Use case to make your variable names readable. Python is case sensitive, meaning a variable named ‘cat’ is different from named ‘Cat’. If you use more than one word to name variable, start of lower case the change case on the second word. For instance “bigCats = [‘Tiger’,’Lion’,’Cougar’, ‘Desmond’]”. The common practice used by programmers in many settings is that variables start with lowercase and functions(methods and so on) start with upper case. This is called “Camel Case” for its lumpy, the humpy appearance. Now, as it happens, there is something of a religious debate over this. Many Python programmers prefer to keep everything lower case and join words in a name by underscores such as “big_cats”. Use whichever is easiest or looks the nicest to you.
Variable names should be unique. Do not reuse names. This will cause confusion later on.

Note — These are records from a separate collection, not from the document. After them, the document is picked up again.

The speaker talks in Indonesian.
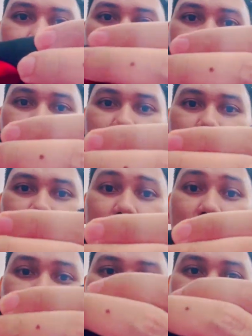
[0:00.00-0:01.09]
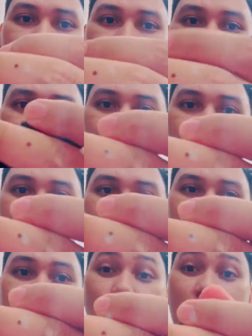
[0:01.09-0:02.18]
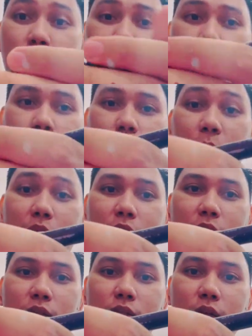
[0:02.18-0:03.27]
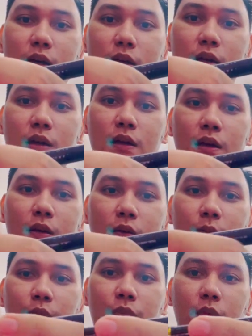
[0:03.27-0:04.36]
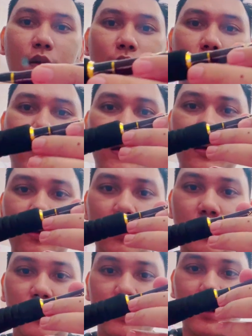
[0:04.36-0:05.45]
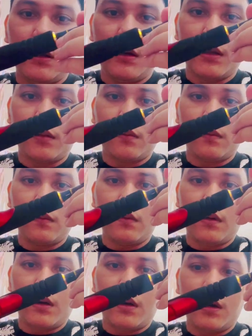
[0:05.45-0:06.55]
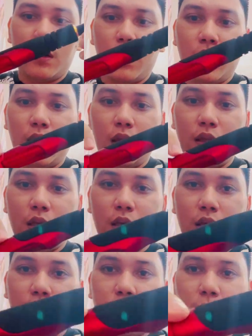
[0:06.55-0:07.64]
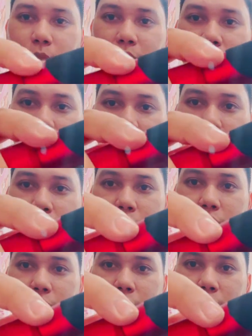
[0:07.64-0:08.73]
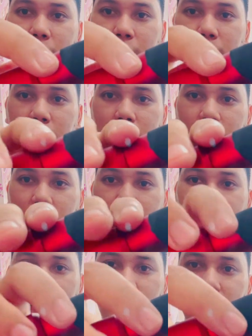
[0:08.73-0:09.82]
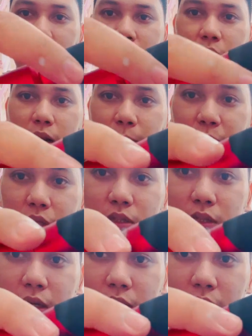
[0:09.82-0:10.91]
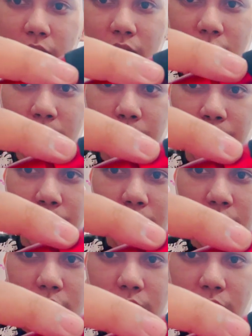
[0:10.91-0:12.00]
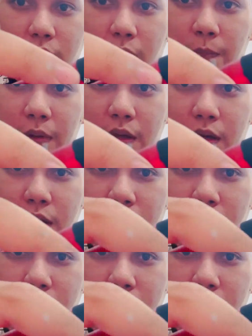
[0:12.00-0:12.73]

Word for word: Evanya keras ya ini Evanya keras bukan empuk tapi keras ya oke kita lihat oh yang ini ini kelebihan nih nah, ini EP nya nggak rapi sedikit nih ini nggak rapi ya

Python conventions. Python, as with any other programming language, has culture built up around it. That means there are some conventions surrounding variable naming. Two leading underscores, __X, denote system variables which have special meaning to the interpreter. So avoid using this for your own variables. There may be a time and place, but that’s for an advanced prorgramming course. A single underscore _X indicates to other programmers that this a fundamental variable and that they mess with it at their own peril.
Avoid starting variable names with a number. This may or may not return an error. It can also mislead anyone reading your program.
“A foolish consistency is the hobgoblin of little minds”. But not to programming minds. Consistency helps the readability of code a great deal. Once you start a system, stick with it.
Putting together valid statements can be a little hard at first. There’s a grammar to them. Thus far, we’ve mainly been workign with expressions such as “x = x+1”. You can think of expression as nouns. We’ve clearly defined x, but how do we look inside? For that we need to give it a verb, the print command. We would then write “print x”. However we can skip the middle statement and print an expression such as “print x + 1”. The interpreter evaluates this per the order of operations I laid out earlier. However, once that expression is evaluated, it then applies the verb, “print”, to that expression.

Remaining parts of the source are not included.